Search code examples
stringencodingrdfliteralsn-triples

How to encode RDF N-Triples string literals?


The specification for RDF N-Triples states that string literals must be encoded.

https://www.w3.org/TR/n-triples/#grammar-production-STRING_LITERAL_QUOTE

Does this "encoding" have a name I can look up to use it in my programming language? If not, what does it mean in practice?


Solution

  • The grammar productions that you need are right in the document that you linked to:

    [9] STRING_LITERAL_QUOTE    ::= '"' ([^#x22#x5C#xA#xD] | ECHAR | UCHAR)* '"'
    [141s]  BLANK_NODE_LABEL    ::= '_:' (PN_CHARS_U | [0-9]) ((PN_CHARS | '.')* PN_CHARS)?
    [10]    UCHAR   ::= '\u' HEX HEX HEX HEX | '\U' HEX HEX HEX HEX HEX HEX HEX HEX
    [153s]  ECHAR   ::= '\' [tbnrf"'\]
    

    This means that a string literal begins and ends with a double quote (").
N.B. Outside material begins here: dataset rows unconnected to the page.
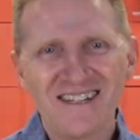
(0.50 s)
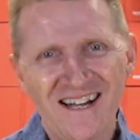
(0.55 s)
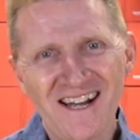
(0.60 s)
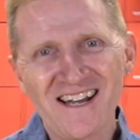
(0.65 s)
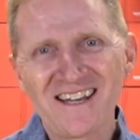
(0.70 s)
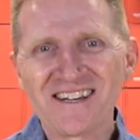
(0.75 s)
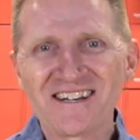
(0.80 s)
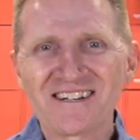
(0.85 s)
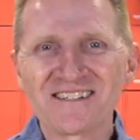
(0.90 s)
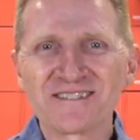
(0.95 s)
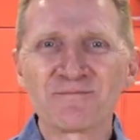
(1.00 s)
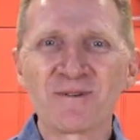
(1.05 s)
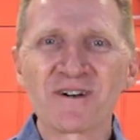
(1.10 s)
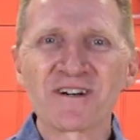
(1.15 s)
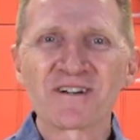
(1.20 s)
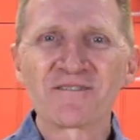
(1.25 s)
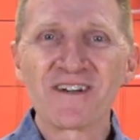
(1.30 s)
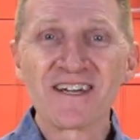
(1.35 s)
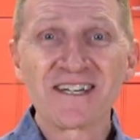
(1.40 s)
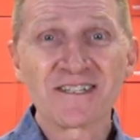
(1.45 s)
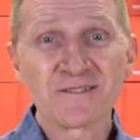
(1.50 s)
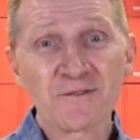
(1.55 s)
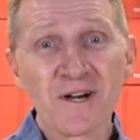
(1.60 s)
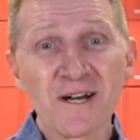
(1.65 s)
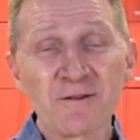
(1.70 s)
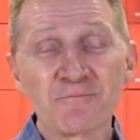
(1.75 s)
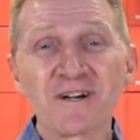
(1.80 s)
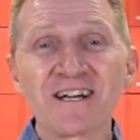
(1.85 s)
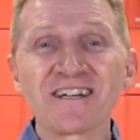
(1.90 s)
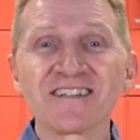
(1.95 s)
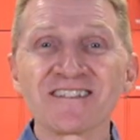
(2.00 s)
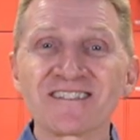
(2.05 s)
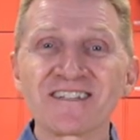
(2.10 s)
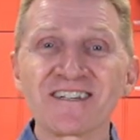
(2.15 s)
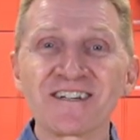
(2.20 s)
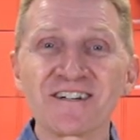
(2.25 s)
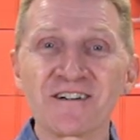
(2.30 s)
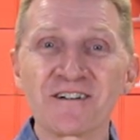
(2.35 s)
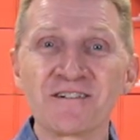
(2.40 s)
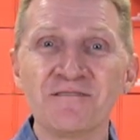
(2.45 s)
Hi there, Spark fans. Rob Reynolds
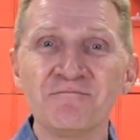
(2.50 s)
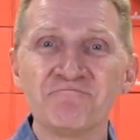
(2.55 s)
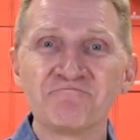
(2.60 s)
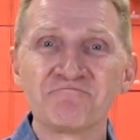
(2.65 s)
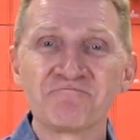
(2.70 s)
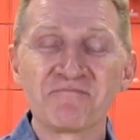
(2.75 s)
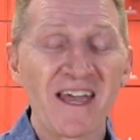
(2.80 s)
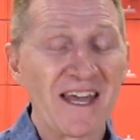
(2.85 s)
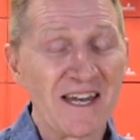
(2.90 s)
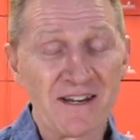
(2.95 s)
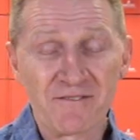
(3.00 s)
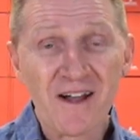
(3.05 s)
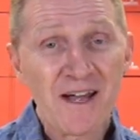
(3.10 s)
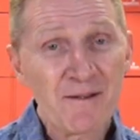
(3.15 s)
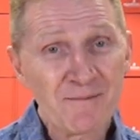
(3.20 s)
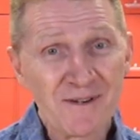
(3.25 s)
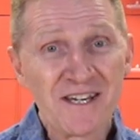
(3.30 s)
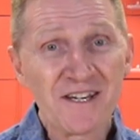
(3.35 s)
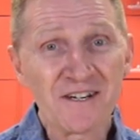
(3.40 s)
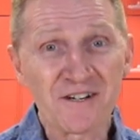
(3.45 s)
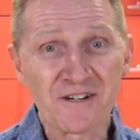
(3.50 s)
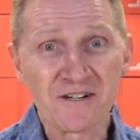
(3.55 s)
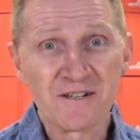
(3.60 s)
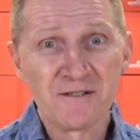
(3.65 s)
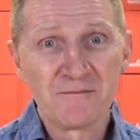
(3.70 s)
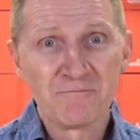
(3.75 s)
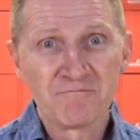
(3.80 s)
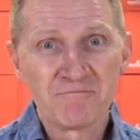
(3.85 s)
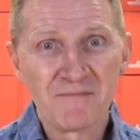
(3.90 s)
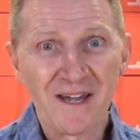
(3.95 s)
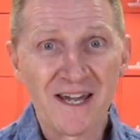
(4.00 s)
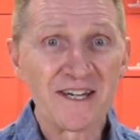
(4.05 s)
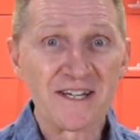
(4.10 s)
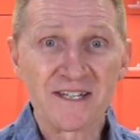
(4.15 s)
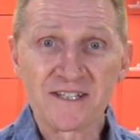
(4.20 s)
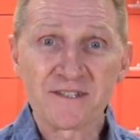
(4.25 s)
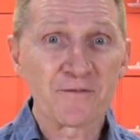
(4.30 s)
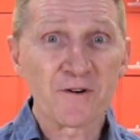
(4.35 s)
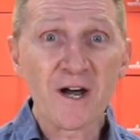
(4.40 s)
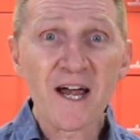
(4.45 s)
here. And if I'm here, and
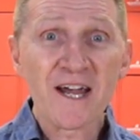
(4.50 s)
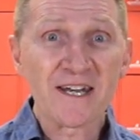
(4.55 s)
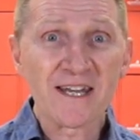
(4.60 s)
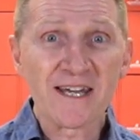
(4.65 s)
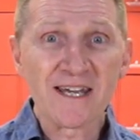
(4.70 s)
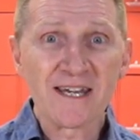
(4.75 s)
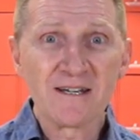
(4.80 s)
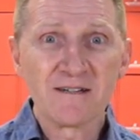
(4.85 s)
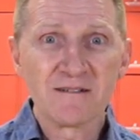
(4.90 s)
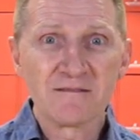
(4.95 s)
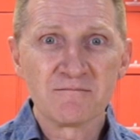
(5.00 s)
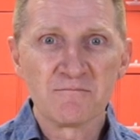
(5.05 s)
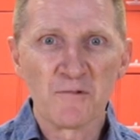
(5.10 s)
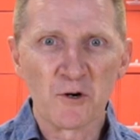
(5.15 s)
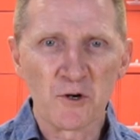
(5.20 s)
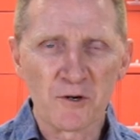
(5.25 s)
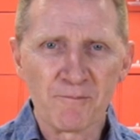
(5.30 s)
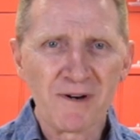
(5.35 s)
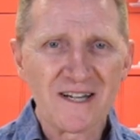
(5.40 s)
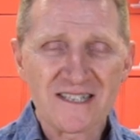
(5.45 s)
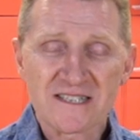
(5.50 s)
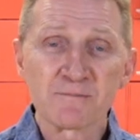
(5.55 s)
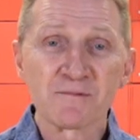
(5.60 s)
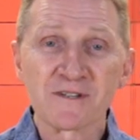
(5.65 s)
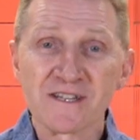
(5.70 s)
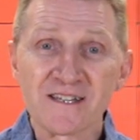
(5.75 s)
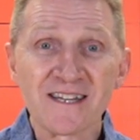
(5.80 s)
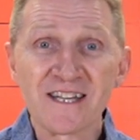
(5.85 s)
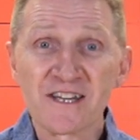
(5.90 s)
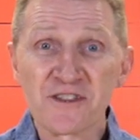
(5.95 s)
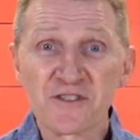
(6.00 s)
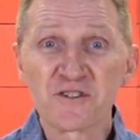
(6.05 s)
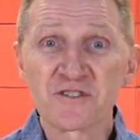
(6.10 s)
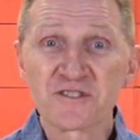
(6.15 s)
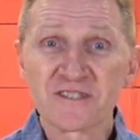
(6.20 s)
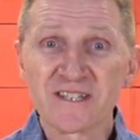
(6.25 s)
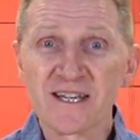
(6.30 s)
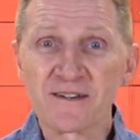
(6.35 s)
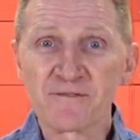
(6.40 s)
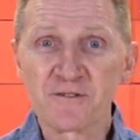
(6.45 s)
it's Friday, or possibly late
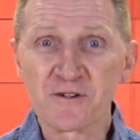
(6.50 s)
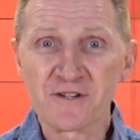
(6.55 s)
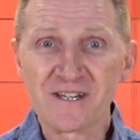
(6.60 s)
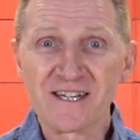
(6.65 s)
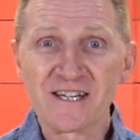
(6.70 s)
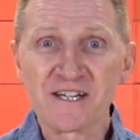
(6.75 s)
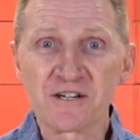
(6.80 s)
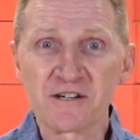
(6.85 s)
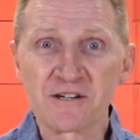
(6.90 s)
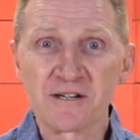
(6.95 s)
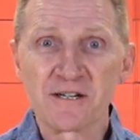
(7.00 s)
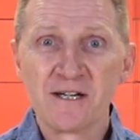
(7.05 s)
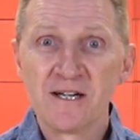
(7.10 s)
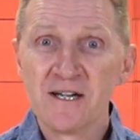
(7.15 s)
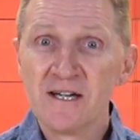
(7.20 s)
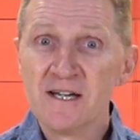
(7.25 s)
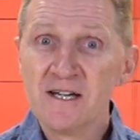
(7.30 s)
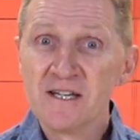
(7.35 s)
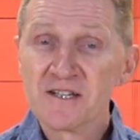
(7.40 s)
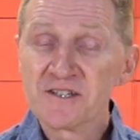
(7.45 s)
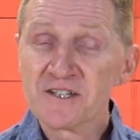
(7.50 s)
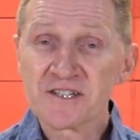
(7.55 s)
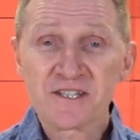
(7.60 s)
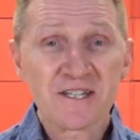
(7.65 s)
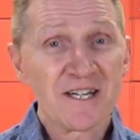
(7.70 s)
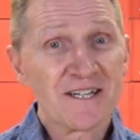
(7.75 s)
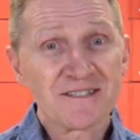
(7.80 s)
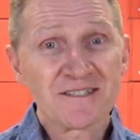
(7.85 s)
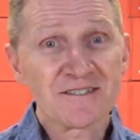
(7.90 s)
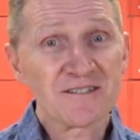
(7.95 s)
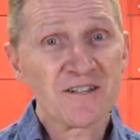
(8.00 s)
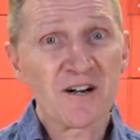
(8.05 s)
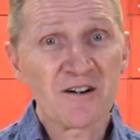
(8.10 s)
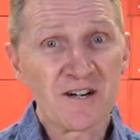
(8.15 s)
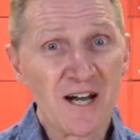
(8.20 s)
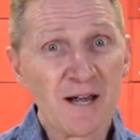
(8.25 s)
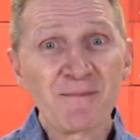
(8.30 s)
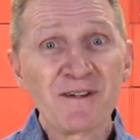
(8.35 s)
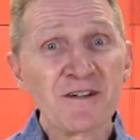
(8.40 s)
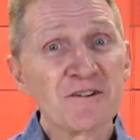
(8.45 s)
Thursday if you're eager, then chances are
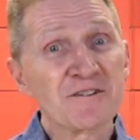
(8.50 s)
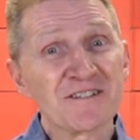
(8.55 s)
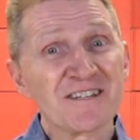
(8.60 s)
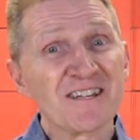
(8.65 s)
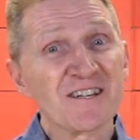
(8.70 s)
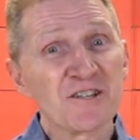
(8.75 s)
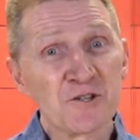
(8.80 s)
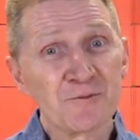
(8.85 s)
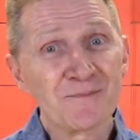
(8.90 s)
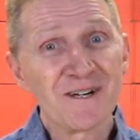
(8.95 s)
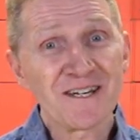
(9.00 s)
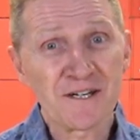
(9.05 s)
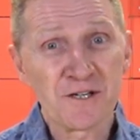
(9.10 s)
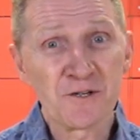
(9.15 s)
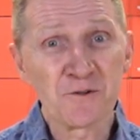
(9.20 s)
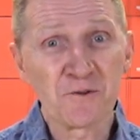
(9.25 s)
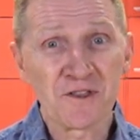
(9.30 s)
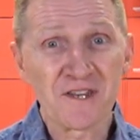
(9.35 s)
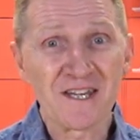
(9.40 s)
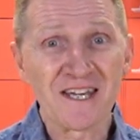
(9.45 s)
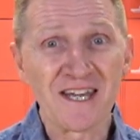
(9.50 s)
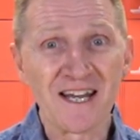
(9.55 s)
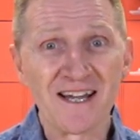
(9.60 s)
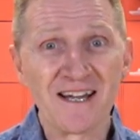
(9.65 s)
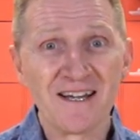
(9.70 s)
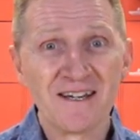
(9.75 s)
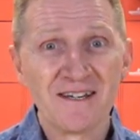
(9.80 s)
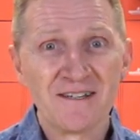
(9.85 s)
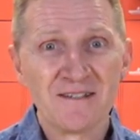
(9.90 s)
I'm here to tell you about a new thing.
Inside of the double quotes, you can have:

    • any character except: #x22, #x5C, #xA, #xD. Offhand, I don't know what each of those is, but I'd assume that they're the space characters covered in the escapes;
    • a unicode character represented with a \u followed by four hex digits, or a \U followed by eight hex digits; or
    • an escape character, which is a \ followed by any of t, b, n, r, f, ", ', and \, which represent various characters.